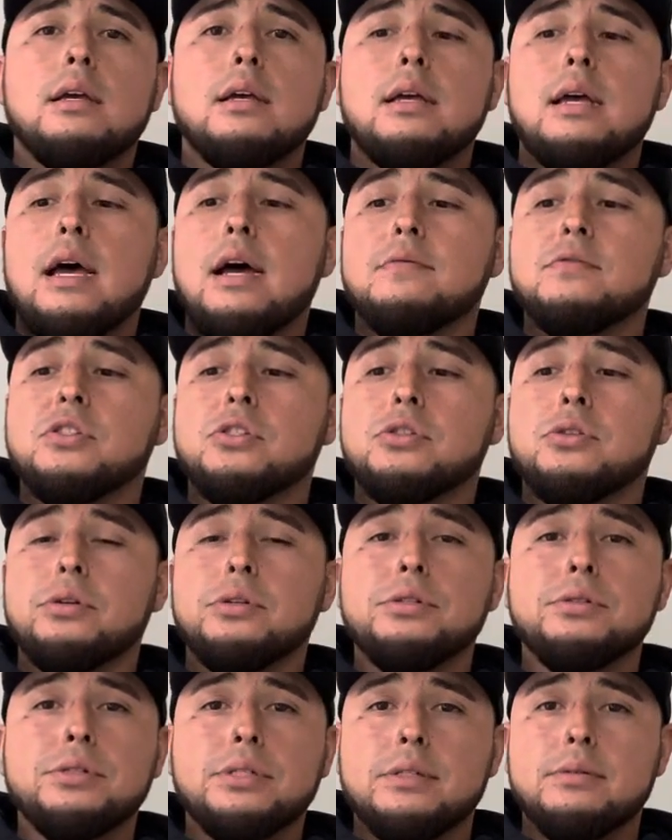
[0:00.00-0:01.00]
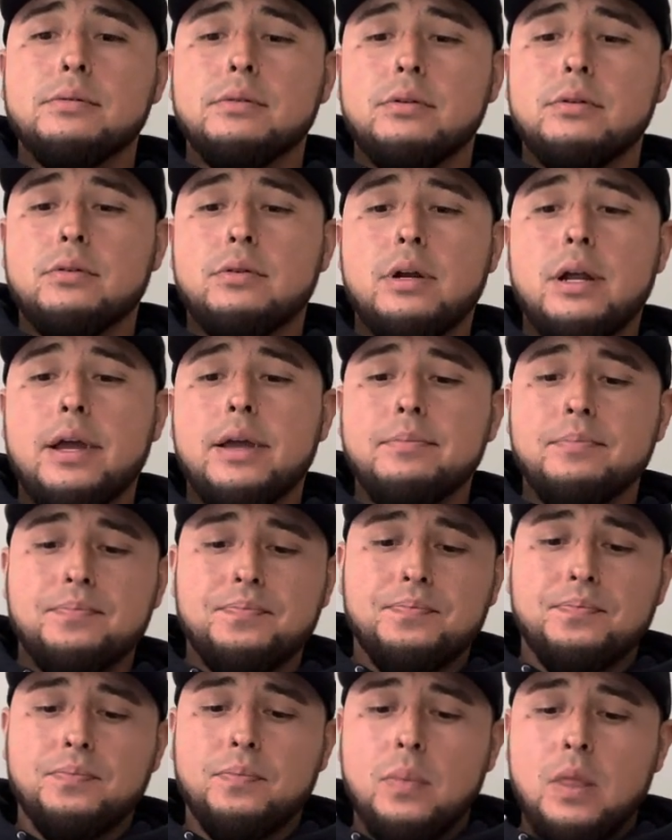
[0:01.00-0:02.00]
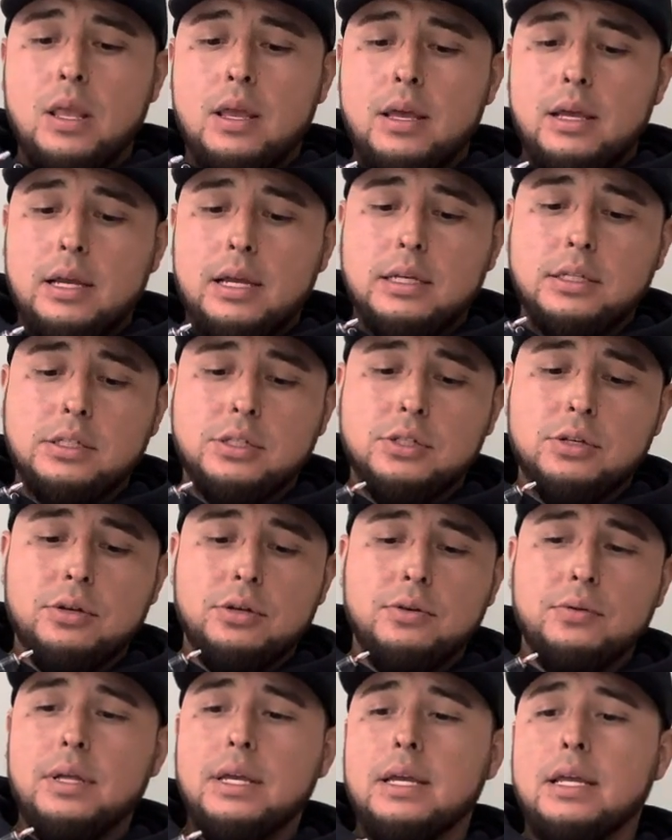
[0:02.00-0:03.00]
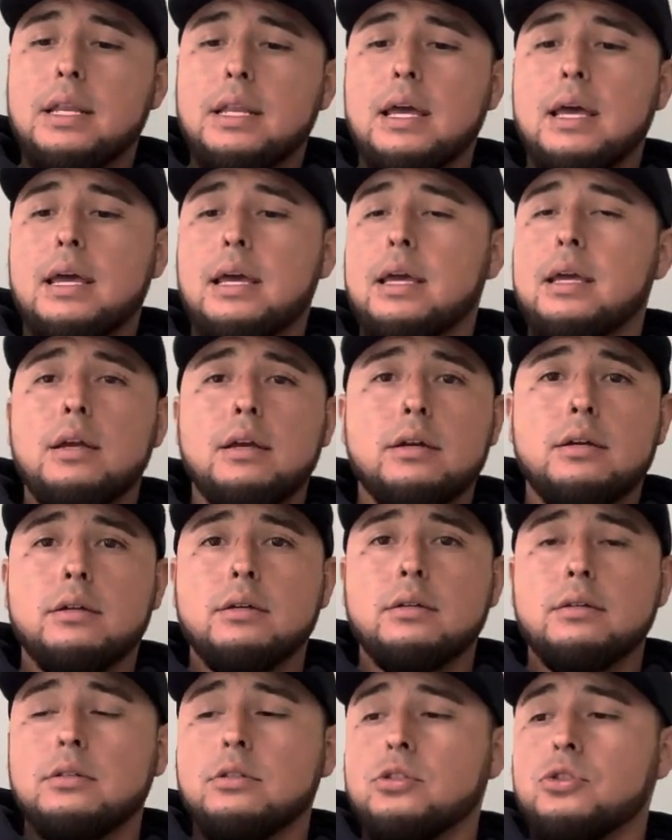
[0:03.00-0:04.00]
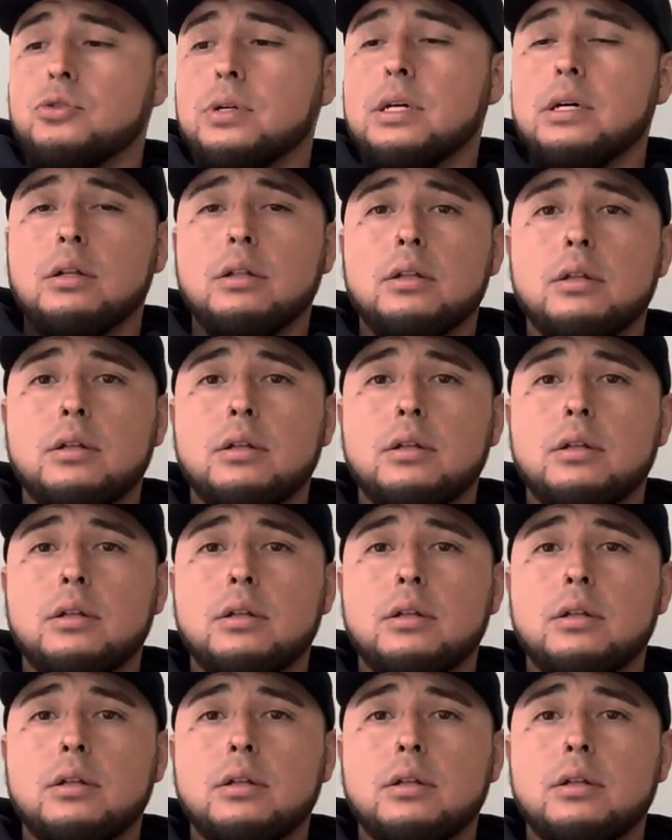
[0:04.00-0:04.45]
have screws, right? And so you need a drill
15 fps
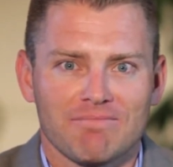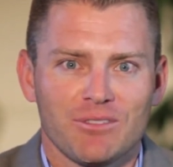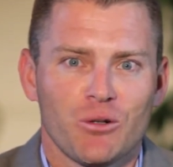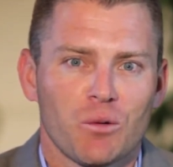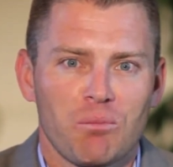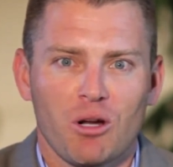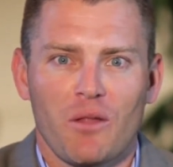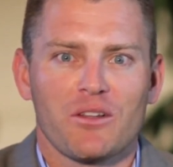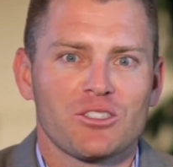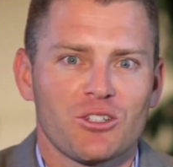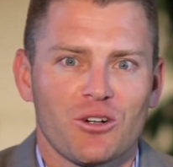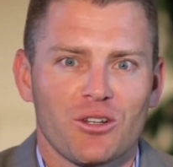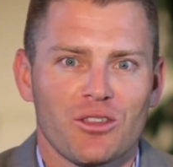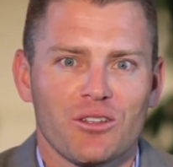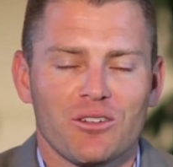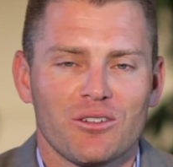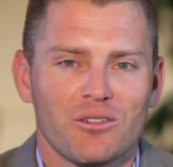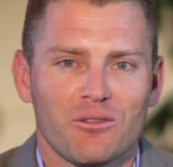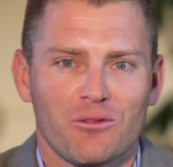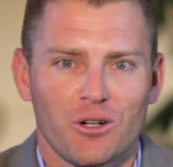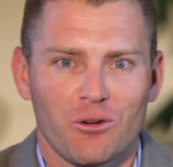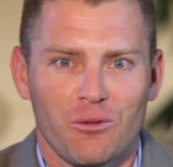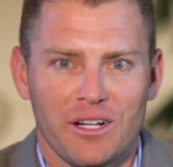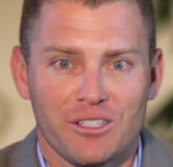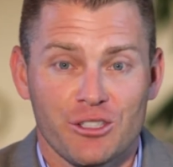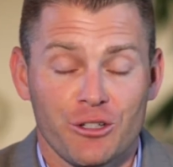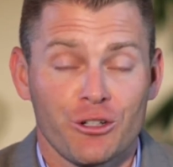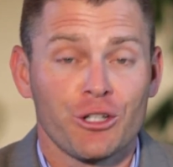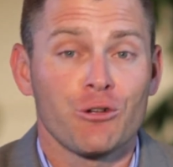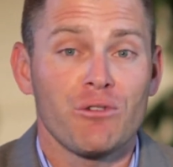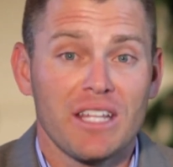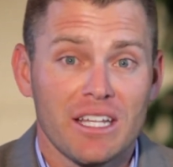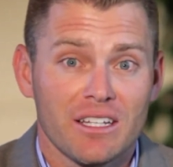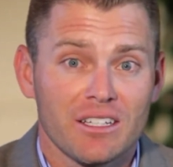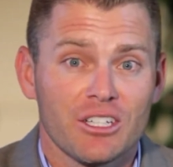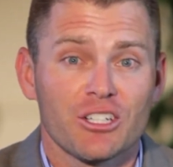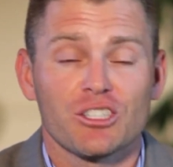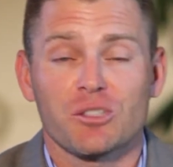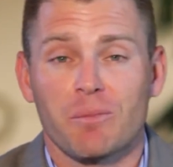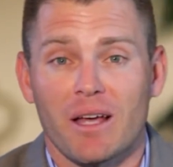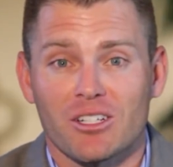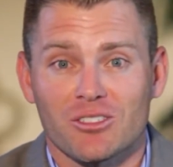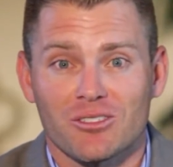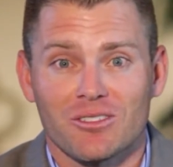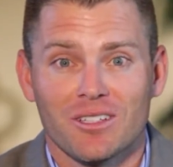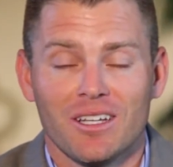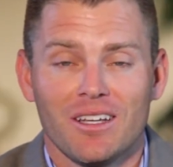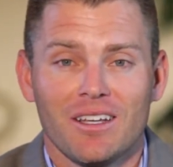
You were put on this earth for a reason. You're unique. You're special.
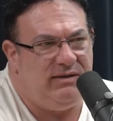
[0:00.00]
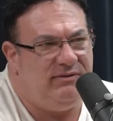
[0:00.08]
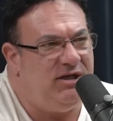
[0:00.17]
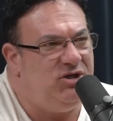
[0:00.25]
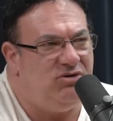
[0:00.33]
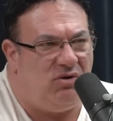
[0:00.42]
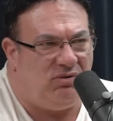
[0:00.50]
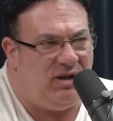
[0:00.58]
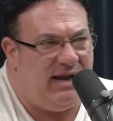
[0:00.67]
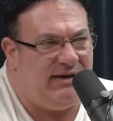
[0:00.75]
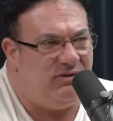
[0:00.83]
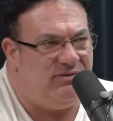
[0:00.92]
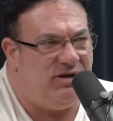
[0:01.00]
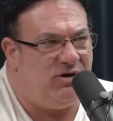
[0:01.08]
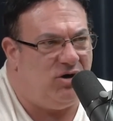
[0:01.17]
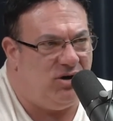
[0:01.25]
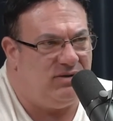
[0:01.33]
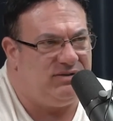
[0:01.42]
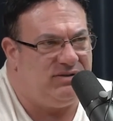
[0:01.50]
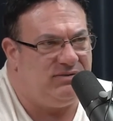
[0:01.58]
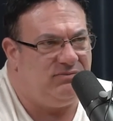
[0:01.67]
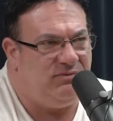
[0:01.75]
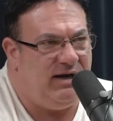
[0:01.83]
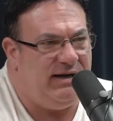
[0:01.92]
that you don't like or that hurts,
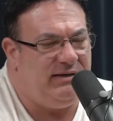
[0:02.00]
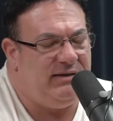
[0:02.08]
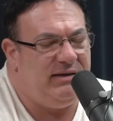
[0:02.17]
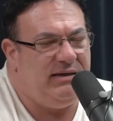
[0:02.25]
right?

┄┄┄┄┄┄┄┄┄┄┄┄┄┄┄┄┄┄┄┄

> [TASK BRIEF]: Type out each line of the records above exactly, skipping any pictures.

> [WRITTEN ANSWER]:
[0:00.00-0:01.00]
[0:01.00-0:02.00]
[0:02.00-0:03.00]
[0:03.00-0:04.00]
[0:04.00-0:04.45]
have screws, right? And so you need a drill
15 fps
You were put on this earth for a reason. You're unique. You're special.
[0:00.00]
[0:00.08]
[0:00.17]
[0:00.25]
[0:00.33]
[0:00.42]
[0:00.50]
[0:00.58]
[0:00.67]
[0:00.75]
[0:00.83]
[0:00.92]
[0:01.00]
[0:01.08]
[0:01.17]
[0:01.25]
[0:01.33]
[0:01.42]
[0:01.50]
[0:01.58]
[0:01.67]
[0:01.75]
[0:01.83]
[0:01.92]
that you don't like or that hurts,
[0:02.00]
[0:02.08]
[0:02.17]
[0:02.25]
right?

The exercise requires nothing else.